### Task brief
Return nothing but the lines from the one with "[00:50:18.45]" through the one with "[00:50:21.25]" in the data below, word for word and without pictures.

(Dataset entries)
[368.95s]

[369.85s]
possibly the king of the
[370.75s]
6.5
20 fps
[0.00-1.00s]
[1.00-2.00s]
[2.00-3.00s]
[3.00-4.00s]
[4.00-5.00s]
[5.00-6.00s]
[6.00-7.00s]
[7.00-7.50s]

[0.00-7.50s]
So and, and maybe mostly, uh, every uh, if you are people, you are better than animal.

* * *

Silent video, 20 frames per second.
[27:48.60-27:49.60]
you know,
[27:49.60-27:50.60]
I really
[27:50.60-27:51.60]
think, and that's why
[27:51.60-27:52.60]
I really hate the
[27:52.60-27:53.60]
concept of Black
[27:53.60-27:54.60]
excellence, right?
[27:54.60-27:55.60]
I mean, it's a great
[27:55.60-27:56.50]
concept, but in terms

...

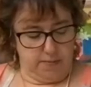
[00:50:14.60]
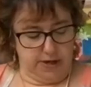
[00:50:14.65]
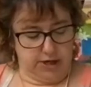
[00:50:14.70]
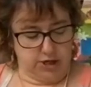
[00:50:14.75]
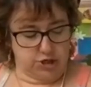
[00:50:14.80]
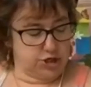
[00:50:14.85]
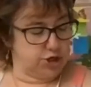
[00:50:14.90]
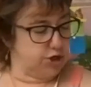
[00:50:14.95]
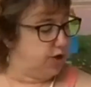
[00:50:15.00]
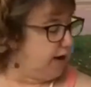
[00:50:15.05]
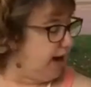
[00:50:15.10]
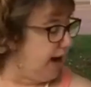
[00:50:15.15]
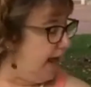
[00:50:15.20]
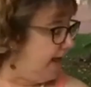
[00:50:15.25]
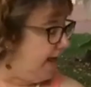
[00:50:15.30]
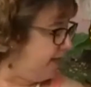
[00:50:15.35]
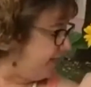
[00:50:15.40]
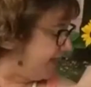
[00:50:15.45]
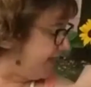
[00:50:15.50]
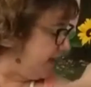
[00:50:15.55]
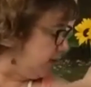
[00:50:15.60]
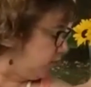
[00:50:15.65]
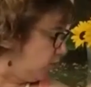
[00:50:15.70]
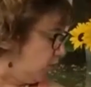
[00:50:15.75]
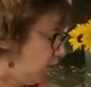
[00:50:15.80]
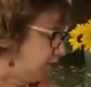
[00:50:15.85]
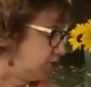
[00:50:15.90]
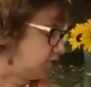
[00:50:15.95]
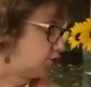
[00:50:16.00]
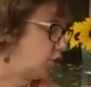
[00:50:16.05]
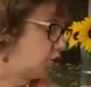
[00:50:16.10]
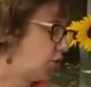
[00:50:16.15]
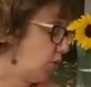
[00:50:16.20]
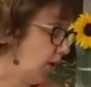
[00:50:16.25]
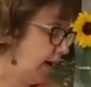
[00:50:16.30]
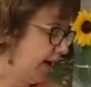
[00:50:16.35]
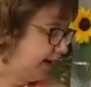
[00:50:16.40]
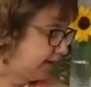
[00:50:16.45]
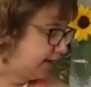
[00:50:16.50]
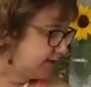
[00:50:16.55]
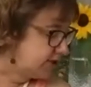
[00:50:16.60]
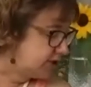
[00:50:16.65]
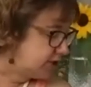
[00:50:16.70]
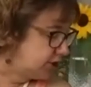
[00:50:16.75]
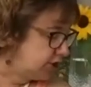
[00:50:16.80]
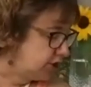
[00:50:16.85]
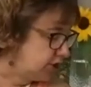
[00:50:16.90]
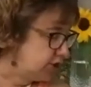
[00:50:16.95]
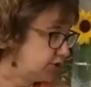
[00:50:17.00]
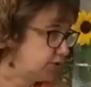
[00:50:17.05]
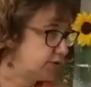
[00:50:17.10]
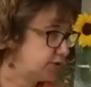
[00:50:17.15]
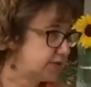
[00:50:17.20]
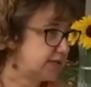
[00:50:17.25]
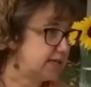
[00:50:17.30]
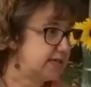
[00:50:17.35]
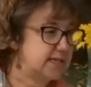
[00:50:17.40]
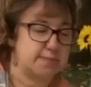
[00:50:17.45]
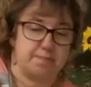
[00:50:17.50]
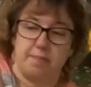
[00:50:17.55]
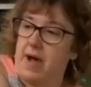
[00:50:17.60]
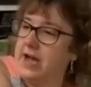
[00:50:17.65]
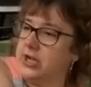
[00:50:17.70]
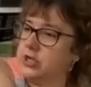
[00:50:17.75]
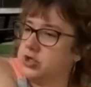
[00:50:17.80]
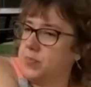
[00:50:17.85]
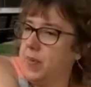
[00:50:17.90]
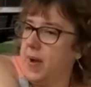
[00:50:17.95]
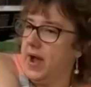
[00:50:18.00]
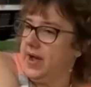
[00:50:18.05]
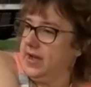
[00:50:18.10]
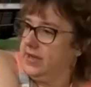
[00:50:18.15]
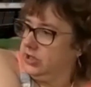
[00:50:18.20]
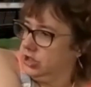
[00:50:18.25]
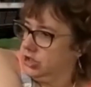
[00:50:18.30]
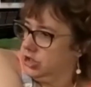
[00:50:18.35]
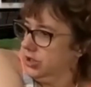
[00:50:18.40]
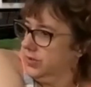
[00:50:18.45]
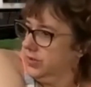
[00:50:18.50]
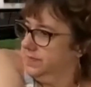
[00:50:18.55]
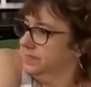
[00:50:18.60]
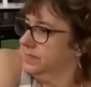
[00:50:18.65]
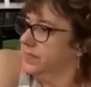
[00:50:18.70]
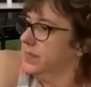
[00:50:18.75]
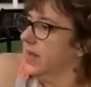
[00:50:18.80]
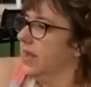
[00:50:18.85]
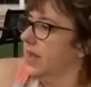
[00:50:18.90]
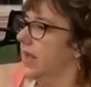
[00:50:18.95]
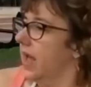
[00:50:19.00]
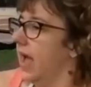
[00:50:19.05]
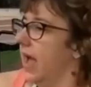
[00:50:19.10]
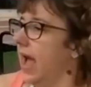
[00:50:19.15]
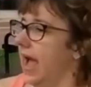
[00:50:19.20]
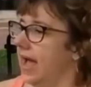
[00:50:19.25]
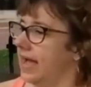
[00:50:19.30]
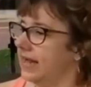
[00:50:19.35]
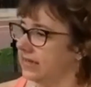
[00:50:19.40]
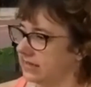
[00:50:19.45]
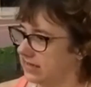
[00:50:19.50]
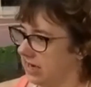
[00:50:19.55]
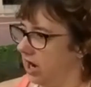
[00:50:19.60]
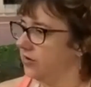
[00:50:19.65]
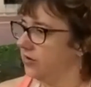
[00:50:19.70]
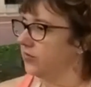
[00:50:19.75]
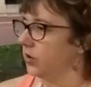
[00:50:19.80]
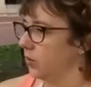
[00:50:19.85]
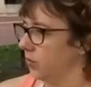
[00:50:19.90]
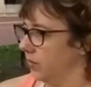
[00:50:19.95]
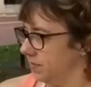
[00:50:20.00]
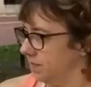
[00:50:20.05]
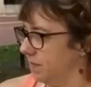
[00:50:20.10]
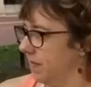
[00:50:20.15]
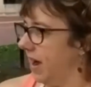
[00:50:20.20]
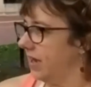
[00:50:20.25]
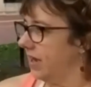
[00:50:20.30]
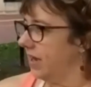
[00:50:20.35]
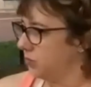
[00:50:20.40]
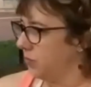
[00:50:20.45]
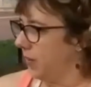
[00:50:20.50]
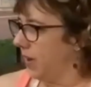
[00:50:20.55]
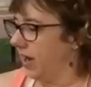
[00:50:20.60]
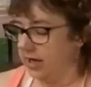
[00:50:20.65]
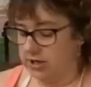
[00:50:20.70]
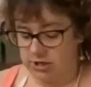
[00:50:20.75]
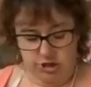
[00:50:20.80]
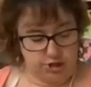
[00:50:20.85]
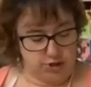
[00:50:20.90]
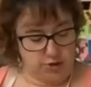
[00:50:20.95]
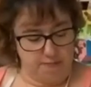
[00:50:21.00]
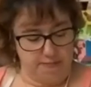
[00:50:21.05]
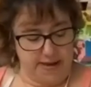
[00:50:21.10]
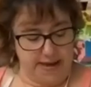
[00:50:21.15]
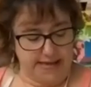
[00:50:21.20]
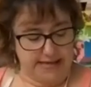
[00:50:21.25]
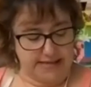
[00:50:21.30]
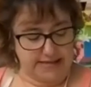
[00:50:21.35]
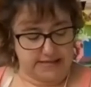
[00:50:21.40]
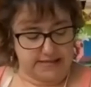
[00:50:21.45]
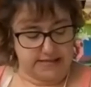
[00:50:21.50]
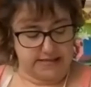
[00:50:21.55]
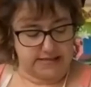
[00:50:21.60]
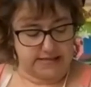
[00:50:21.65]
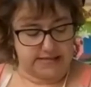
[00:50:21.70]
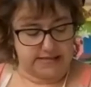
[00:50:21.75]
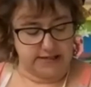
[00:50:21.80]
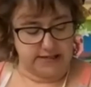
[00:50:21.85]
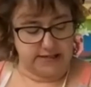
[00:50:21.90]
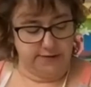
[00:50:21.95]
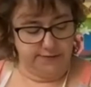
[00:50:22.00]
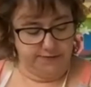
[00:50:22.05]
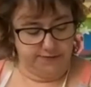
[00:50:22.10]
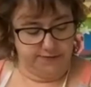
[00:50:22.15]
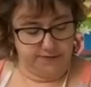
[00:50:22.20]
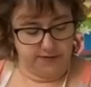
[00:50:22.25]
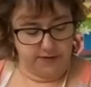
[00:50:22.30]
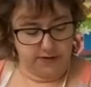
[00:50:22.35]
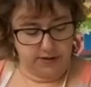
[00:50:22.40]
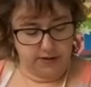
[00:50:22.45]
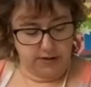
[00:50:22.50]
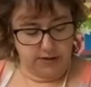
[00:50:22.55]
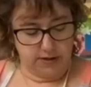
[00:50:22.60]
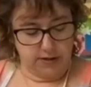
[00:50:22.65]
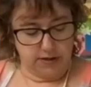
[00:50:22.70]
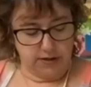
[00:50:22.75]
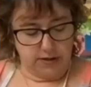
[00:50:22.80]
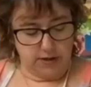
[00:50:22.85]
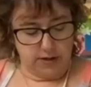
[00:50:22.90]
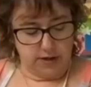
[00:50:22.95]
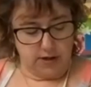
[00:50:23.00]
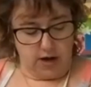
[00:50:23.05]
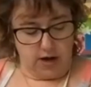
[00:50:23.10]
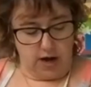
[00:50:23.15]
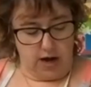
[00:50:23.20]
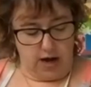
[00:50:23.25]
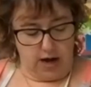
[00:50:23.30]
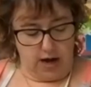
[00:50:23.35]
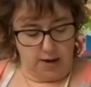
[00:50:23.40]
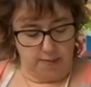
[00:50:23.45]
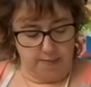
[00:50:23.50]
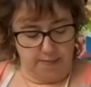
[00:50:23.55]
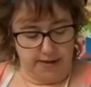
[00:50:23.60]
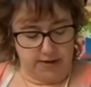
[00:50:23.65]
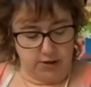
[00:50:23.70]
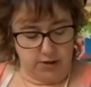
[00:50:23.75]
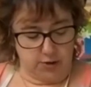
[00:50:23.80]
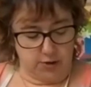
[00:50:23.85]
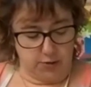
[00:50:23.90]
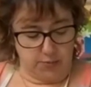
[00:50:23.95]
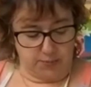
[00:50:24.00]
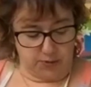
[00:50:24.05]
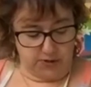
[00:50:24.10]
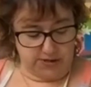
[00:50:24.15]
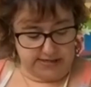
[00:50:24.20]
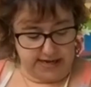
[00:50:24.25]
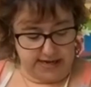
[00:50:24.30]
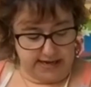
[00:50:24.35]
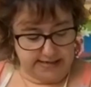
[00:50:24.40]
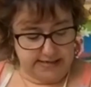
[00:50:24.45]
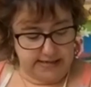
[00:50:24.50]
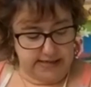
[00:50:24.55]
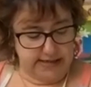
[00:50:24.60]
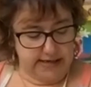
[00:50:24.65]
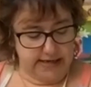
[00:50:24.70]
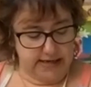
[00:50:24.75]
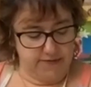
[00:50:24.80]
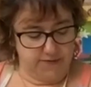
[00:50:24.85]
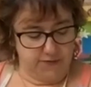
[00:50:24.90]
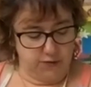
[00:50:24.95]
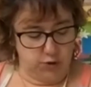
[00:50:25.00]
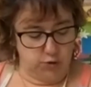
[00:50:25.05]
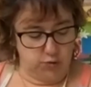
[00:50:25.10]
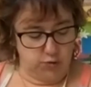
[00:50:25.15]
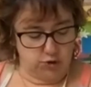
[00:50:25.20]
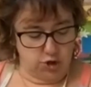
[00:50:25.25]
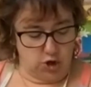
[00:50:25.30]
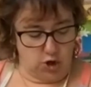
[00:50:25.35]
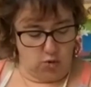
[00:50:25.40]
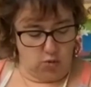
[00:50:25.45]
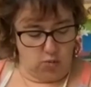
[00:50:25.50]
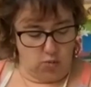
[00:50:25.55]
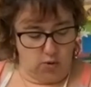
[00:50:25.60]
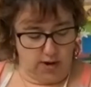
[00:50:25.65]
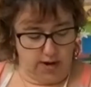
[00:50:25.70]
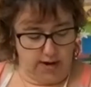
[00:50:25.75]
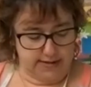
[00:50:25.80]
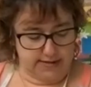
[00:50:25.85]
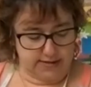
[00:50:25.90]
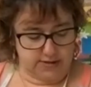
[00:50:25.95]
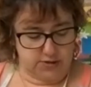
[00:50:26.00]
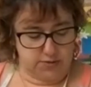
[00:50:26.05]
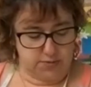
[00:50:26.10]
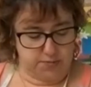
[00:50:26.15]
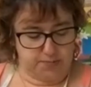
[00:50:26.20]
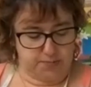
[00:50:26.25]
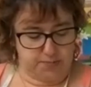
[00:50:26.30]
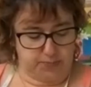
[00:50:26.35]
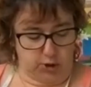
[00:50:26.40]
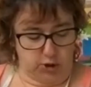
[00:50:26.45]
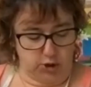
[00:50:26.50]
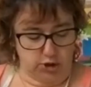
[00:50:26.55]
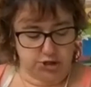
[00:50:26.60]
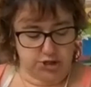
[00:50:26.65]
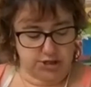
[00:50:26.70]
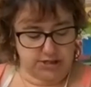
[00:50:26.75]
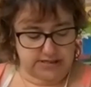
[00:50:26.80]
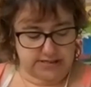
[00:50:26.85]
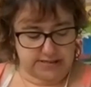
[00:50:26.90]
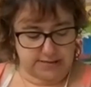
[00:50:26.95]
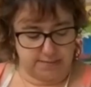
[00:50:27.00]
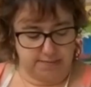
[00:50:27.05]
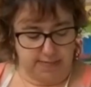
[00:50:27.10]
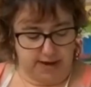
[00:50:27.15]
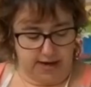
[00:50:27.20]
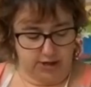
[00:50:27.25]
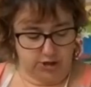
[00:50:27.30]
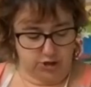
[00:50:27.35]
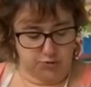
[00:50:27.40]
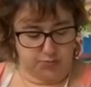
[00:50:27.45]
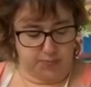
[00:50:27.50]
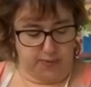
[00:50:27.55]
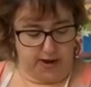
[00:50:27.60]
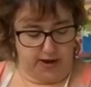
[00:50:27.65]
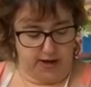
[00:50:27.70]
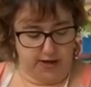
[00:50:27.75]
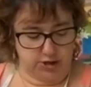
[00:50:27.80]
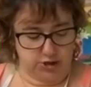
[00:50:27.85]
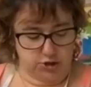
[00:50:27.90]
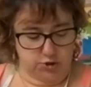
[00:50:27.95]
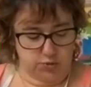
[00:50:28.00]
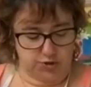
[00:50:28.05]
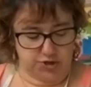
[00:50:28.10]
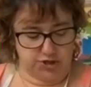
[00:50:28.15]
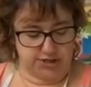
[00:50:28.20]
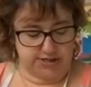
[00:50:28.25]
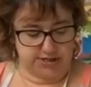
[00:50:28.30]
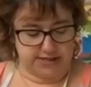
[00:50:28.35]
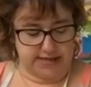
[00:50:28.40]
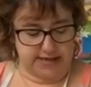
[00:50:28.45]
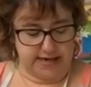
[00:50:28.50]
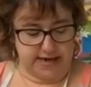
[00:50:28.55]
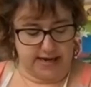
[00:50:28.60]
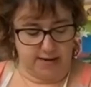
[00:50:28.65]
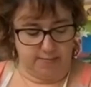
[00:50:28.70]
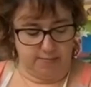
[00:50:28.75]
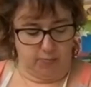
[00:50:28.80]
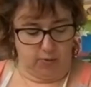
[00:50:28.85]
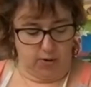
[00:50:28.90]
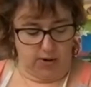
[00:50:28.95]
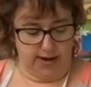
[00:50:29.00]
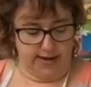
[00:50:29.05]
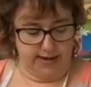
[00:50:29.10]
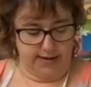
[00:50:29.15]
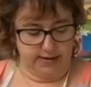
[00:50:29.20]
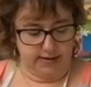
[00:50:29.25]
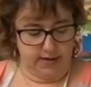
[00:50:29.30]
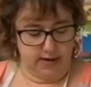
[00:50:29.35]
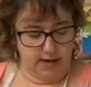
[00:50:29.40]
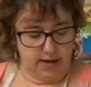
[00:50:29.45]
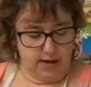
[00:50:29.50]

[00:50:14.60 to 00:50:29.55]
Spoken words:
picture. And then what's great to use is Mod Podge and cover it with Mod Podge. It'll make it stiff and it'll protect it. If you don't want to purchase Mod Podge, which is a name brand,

### Worked solution
[00:50:18.45]
[00:50:18.50]
[00:50:18.55]
[00:50:18.60]
[00:50:18.65]
[00:50:18.70]
[00:50:18.75]
[00:50:18.80]
[00:50:18.85]
[00:50:18.90]
[00:50:18.95]
[00:50:19.00]
[00:50:19.05]
[00:50:19.10]
[00:50:19.15]
[00:50:19.20]
[00:50:19.25]
[00:50:19.30]
[00:50:19.35]
[00:50:19.40]
[00:50:19.45]
[00:50:19.50]
[00:50:19.55]
[00:50:19.60]
[00:50:19.65]
[00:50:19.70]
[00:50:19.75]
[00:50:19.80]
[00:50:19.85]
[00:50:19.90]
[00:50:19.95]
[00:50:20.00]
[00:50:20.05]
[00:50:20.10]
[00:50:20.15]
[00:50:20.20]
[00:50:20.25]
[00:50:20.30]
[00:50:20.35]
[00:50:20.40]
[00:50:20.45]
[00:50:20.50]
[00:50:20.55]
[00:50:20.60]
[00:50:20.65]
[00:50:20.70]
[00:50:20.75]
[00:50:20.80]
[00:50:20.85]
[00:50:20.90]
[00:50:20.95]
[00:50:21.00]
[00:50:21.05]
[00:50:21.10]
[00:50:21.15]
[00:50:21.20]
[00:50:21.25]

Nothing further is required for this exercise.